[Dataset entries]

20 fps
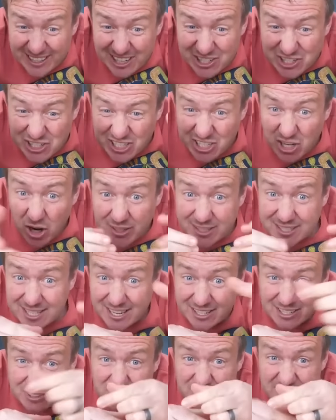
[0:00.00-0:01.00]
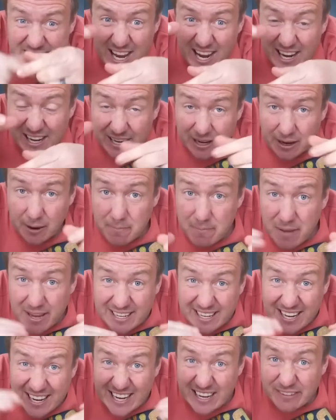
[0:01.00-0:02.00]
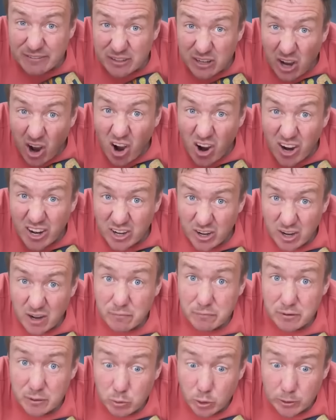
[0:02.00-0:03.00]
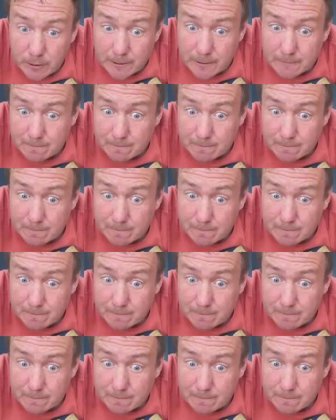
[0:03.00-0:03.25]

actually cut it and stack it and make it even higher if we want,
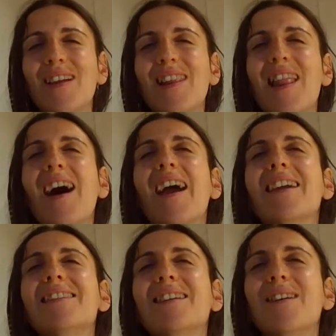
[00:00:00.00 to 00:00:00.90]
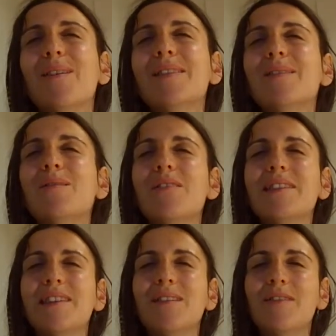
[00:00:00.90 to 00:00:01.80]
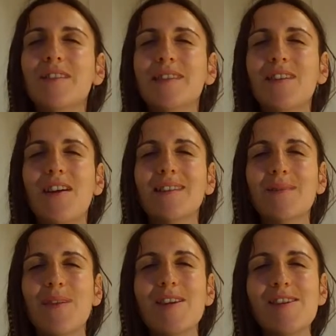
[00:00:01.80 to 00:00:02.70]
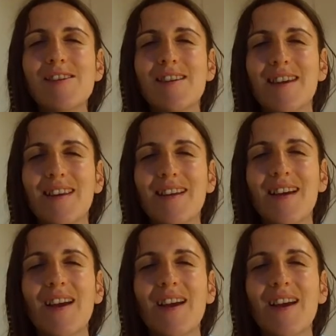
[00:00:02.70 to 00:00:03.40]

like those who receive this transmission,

Task goal: A word-for-word copy is required of the lines above from the line with "[0:02.00-0:03.00]" through the last line of the data; no other lines and no pictures belong in it.

Exercise result:
[0:02.00-0:03.00]
[0:03.00-0:03.25]

actually cut it and stack it and make it even higher if we want,
[00:00:00.00 to 00:00:00.90]
[00:00:00.90 to 00:00:01.80]
[00:00:01.80 to 00:00:02.70]
[00:00:02.70 to 00:00:03.40]

like those who receive this transmission,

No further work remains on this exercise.